(Stored data)

#####

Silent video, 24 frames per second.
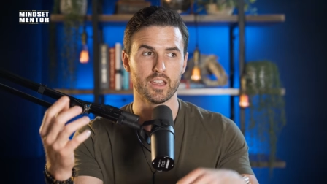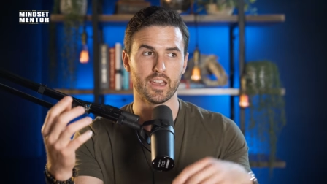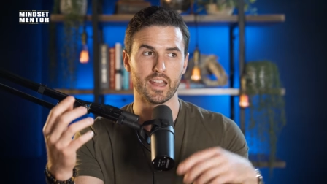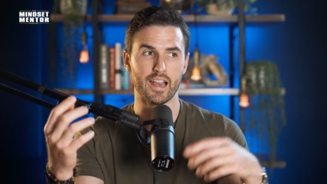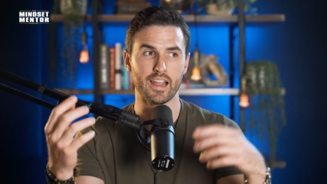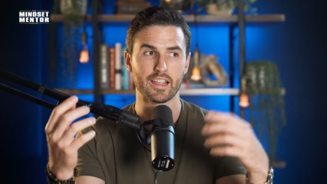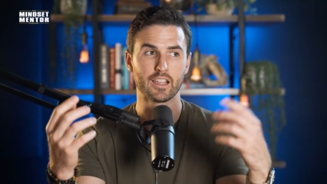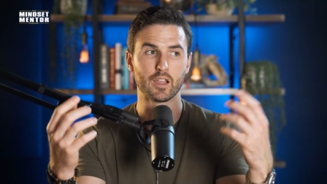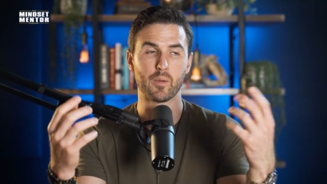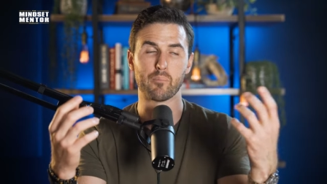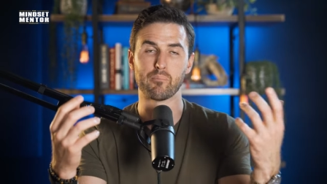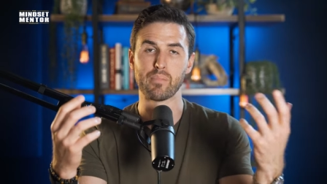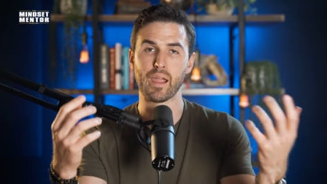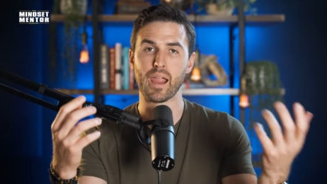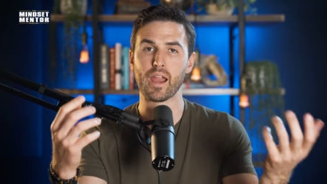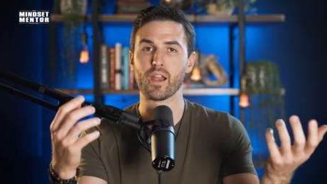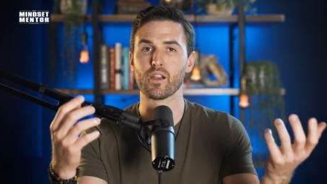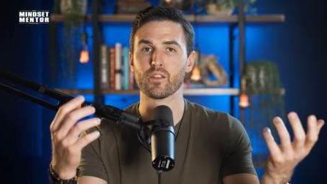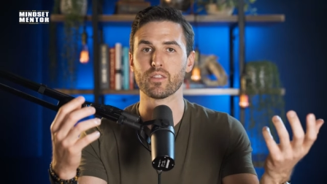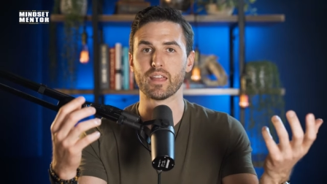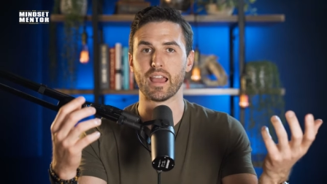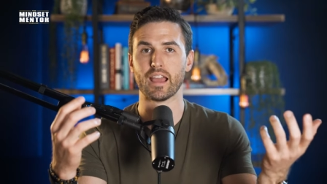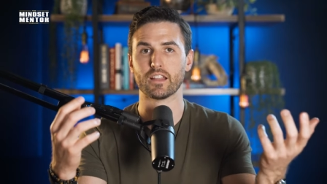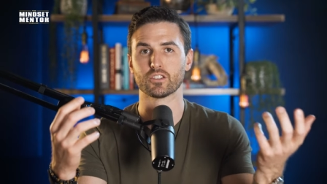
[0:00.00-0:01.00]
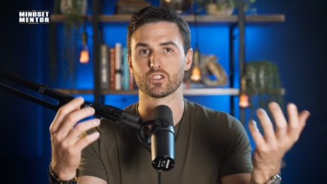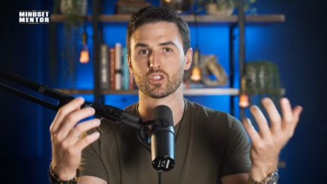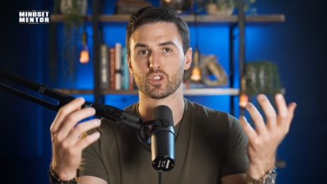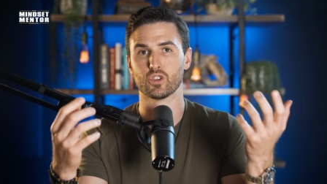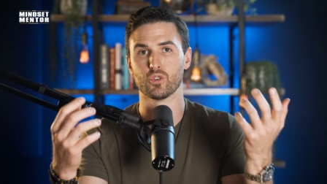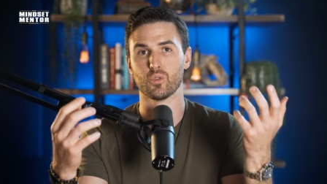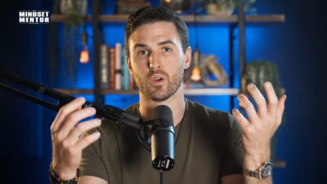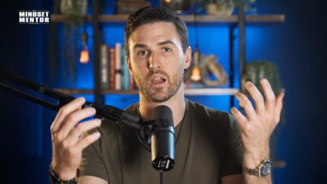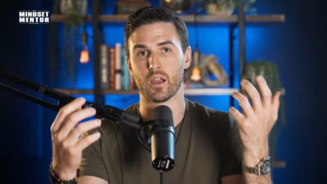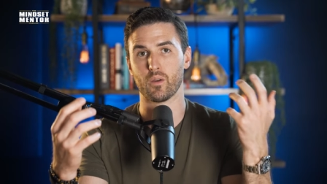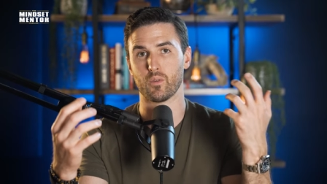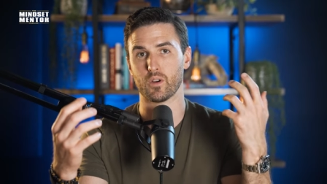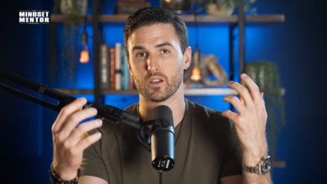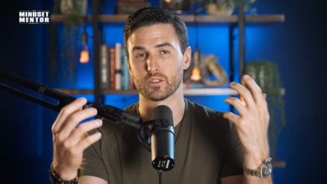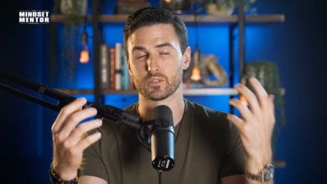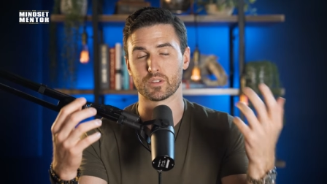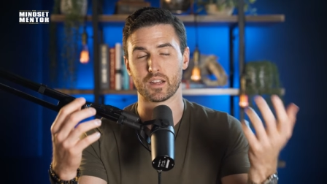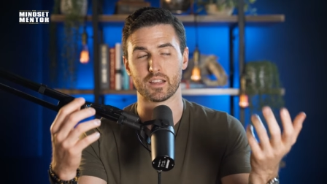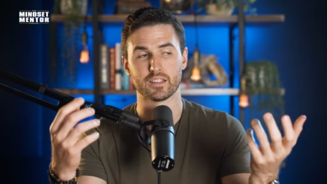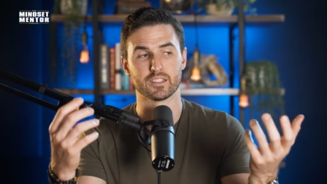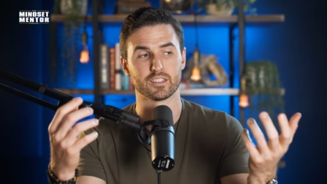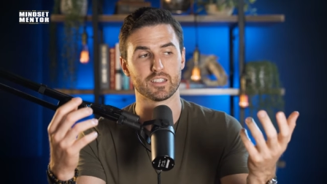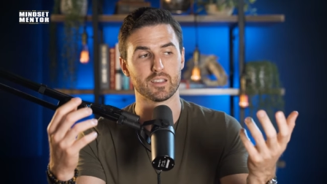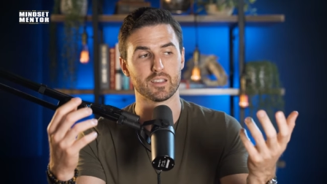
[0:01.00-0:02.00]
and I compare that to who I was
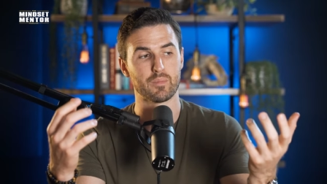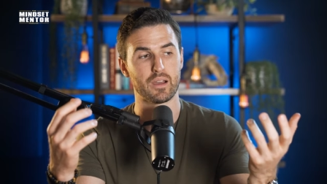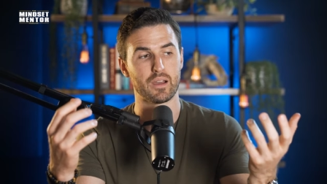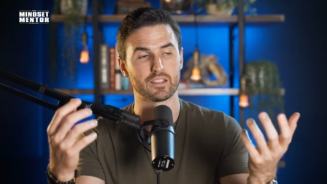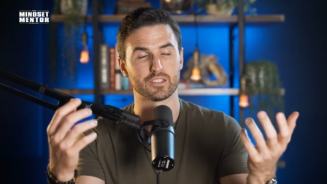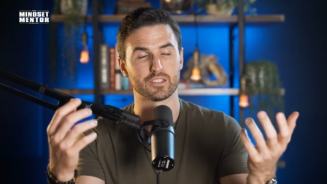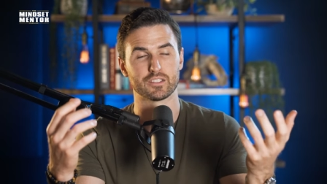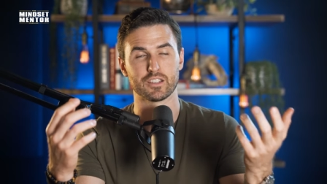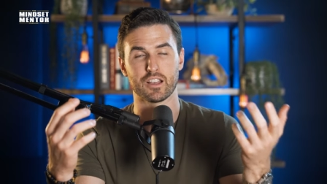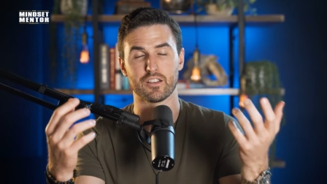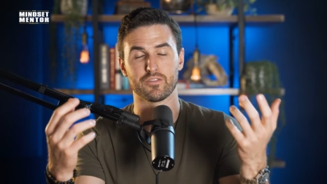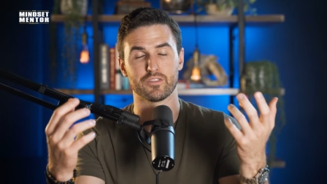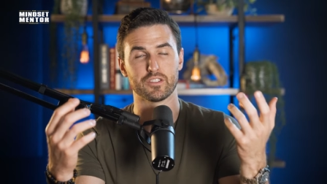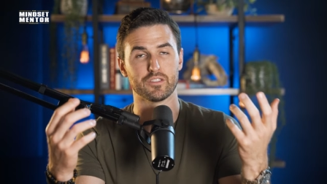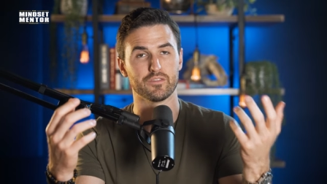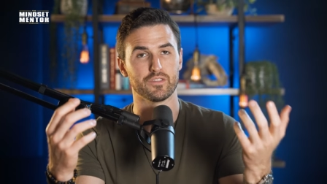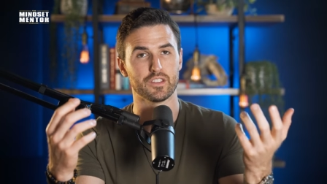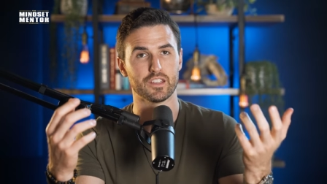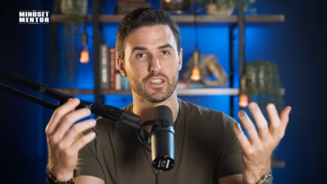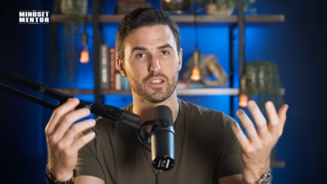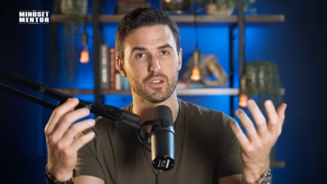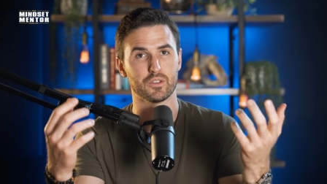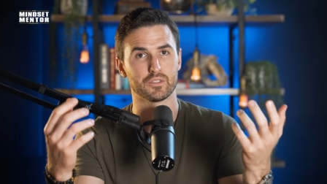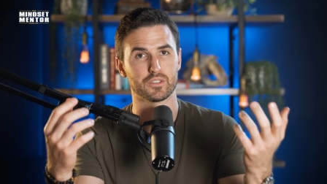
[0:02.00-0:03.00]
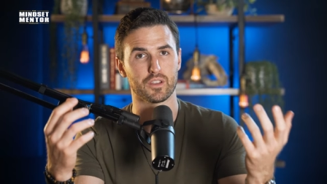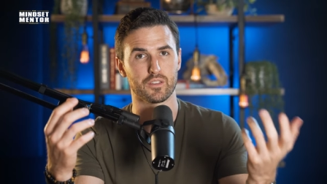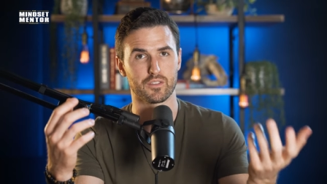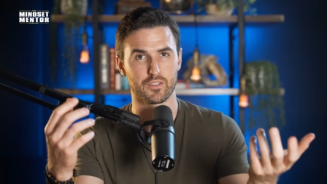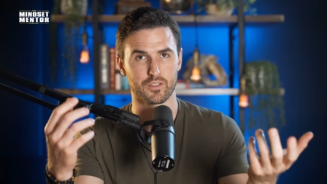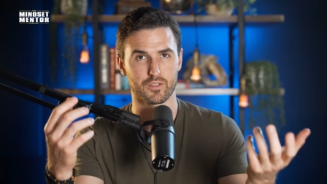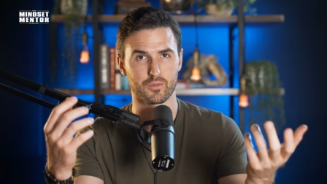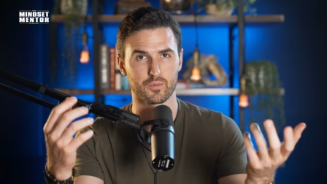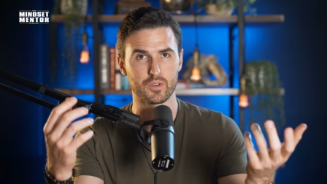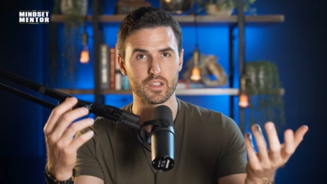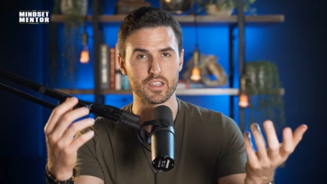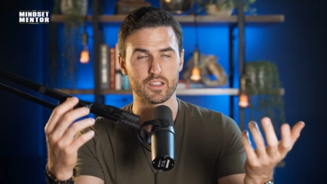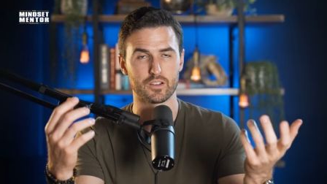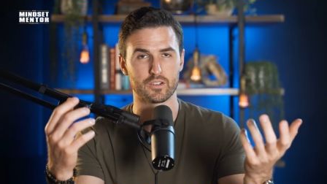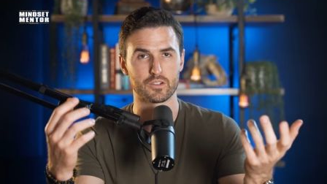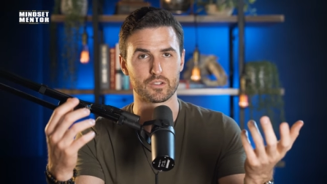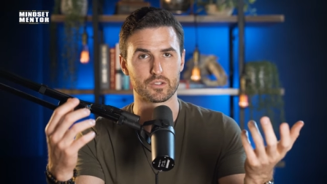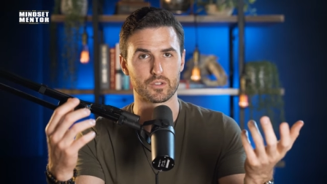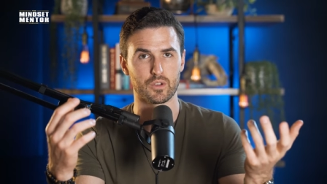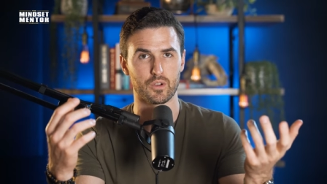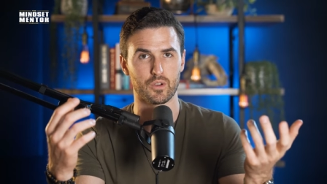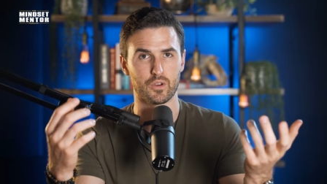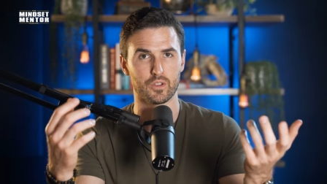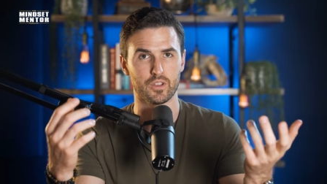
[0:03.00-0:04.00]
when I see myself in videos at three
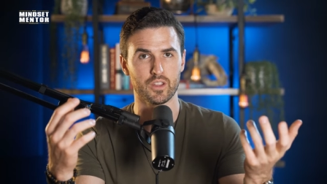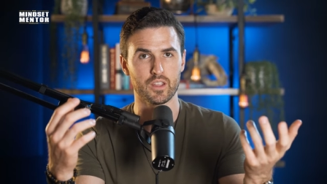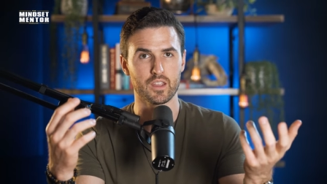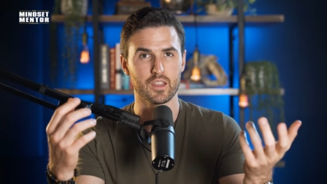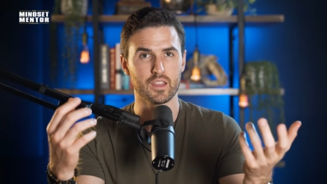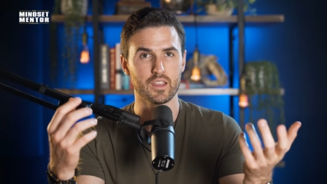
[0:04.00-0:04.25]
years old,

#####

Retype the data shown above exactly, excluding any picture it contains.

EXERCISE RESPONSE:
Silent video, 24 frames per second.
[0:00.00-0:01.00]
[0:01.00-0:02.00]
and I compare that to who I was
[0:02.00-0:03.00]
[0:03.00-0:04.00]
when I see myself in videos at three
[0:04.00-0:04.25]
years old,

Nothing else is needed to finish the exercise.